In Spring 2020, after much of America had been locked down, the CDC edited an article that was slated for publication in a science journal, to remove a call for widespread testing at senior assisted-living facilities made by a Washington State public health official. Senior living facilities are where the coronavirus is most lethal. Yet even there, the CDC resisted mass testing, because the CDC feared it wouldn’t be able to handle the demands of “widespread testing.”
For weeks, the Centers for Disease Control and Prevention required that people use only the coronavirus test designed by the CDC itself, not alternative tests, such as those previously approved by European regulators.
As Suderman notes, widespread testing in the early days of the pandemic would have saved lives and reduced the need for costly shutdown measures that harmed the economy. Wider testing could have led to a “more tailored response, with mitigation measures limited to certain geographic regions and times.” But because we were “initially blind to the scale of the outbreak, we shut down the entire country instead, to disastrous results.” The economy went into a sharp recession, and millions of people lost their jobs.

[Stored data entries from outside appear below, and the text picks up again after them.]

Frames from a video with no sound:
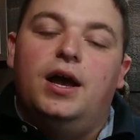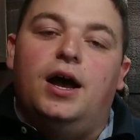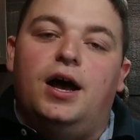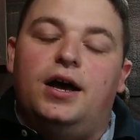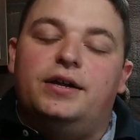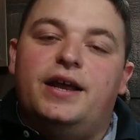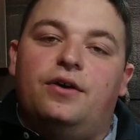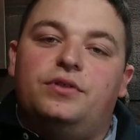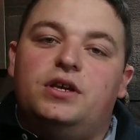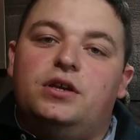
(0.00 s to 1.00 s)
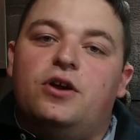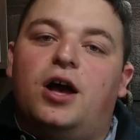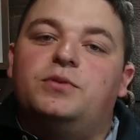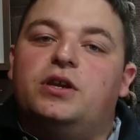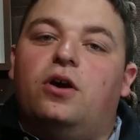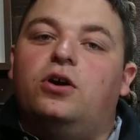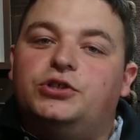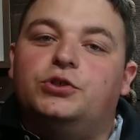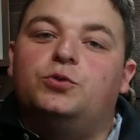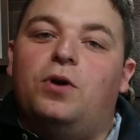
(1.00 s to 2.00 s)
Now the knobs can
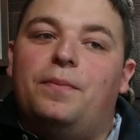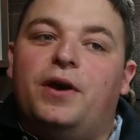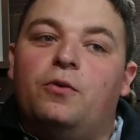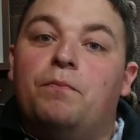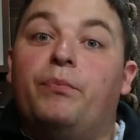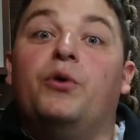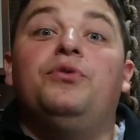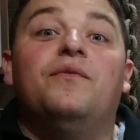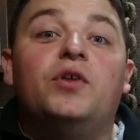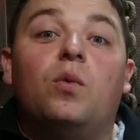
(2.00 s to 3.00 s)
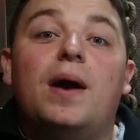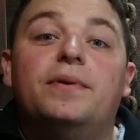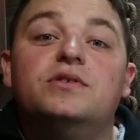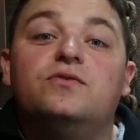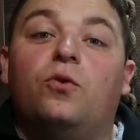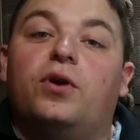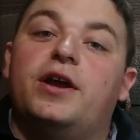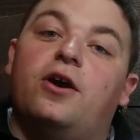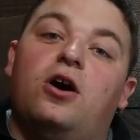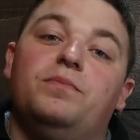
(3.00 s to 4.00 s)
also swap out both of their weapons for a
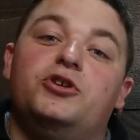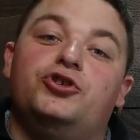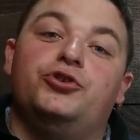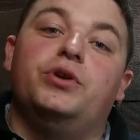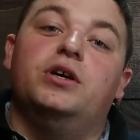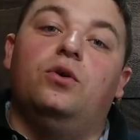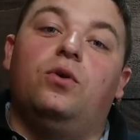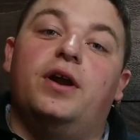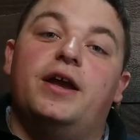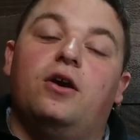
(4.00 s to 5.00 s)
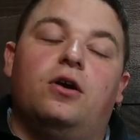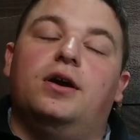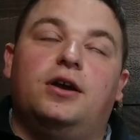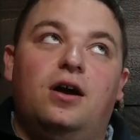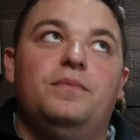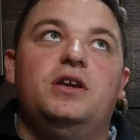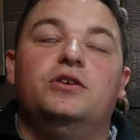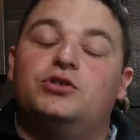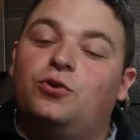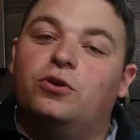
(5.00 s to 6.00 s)
combi shooter or a
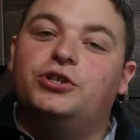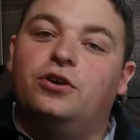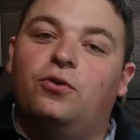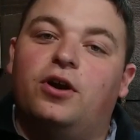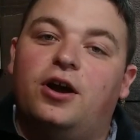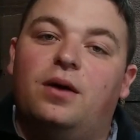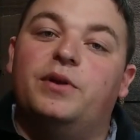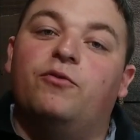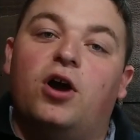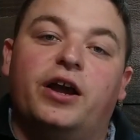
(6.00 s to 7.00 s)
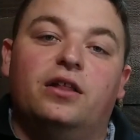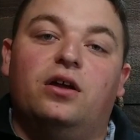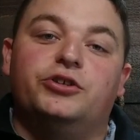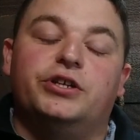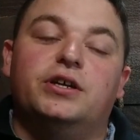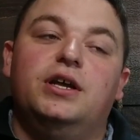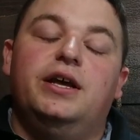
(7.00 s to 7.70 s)
combi scorcher or a combi rocket launcher.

As Suderman observes, “The CDC continued its run of failures as the pandemic proceeded. It promoted arbitrary guidelines based in shoddy science, like the rule calling for six feet of distance between people interacting indoors, which made it maddeningly difficult to reopen schools in the fall of 2020…despite months of evidence indicating that three feet was safe enough.” Shutting schools actually increased the spread of the coronavirus, while making children more obese, less healthy, and more vulnerable to COVID. The CDC’s guidelines were confusing, vague, impractical, and internally contradictory.
And the CDC’s failures couldn’t be explained by saying that only hindsight is 20-20. Experts and educated laymen figured things out much faster than the CDC. As Suderman notes, unlike the CDC, people following “public debates about COVID-19 were reasonably well-informed throughout the process, understanding quickly that it was spread through aerosols, that ventilation was much more important than physical distance, that unmasked outside activity was basically safe, that schools could safely reopen in 2020 with some reasonable precautions. The CDC’s pronouncements, meanwhile,” were “sometimes badly wrong, sometimes just muddled—and almost always far too late.”
Other federal agencies like the FDA also slowed America’s response to the virus. For example, the FDA caused coronavirus testing delays, by refusing to approve infectious disease expert Helen Chu’s test on the grounds that her lab “was not certified as a clinical laboratory under regulations established by the Centers for Medicare & Medicaid Services, a process that could take months.”
Thanks to FDA regulations, coronavirus tests are more expensive (at least $10-15 per test) and less available in the U.S. than in other countries, like England, Canada, and Germany. As NBC reports, “Consumers elsewhere have much cheaper — or free — options. In Germany, grocery stores sell rapid tests for under $1 apiece….More than 30 antigen tests have been developed in the U.S. — but just six companies have authorization from the Food and Drug Administration for over-the-counter use. No rapid tests have full FDA approval.” By contrast, “In Germany, regulators have given special authorization to dozens of antigen tests.”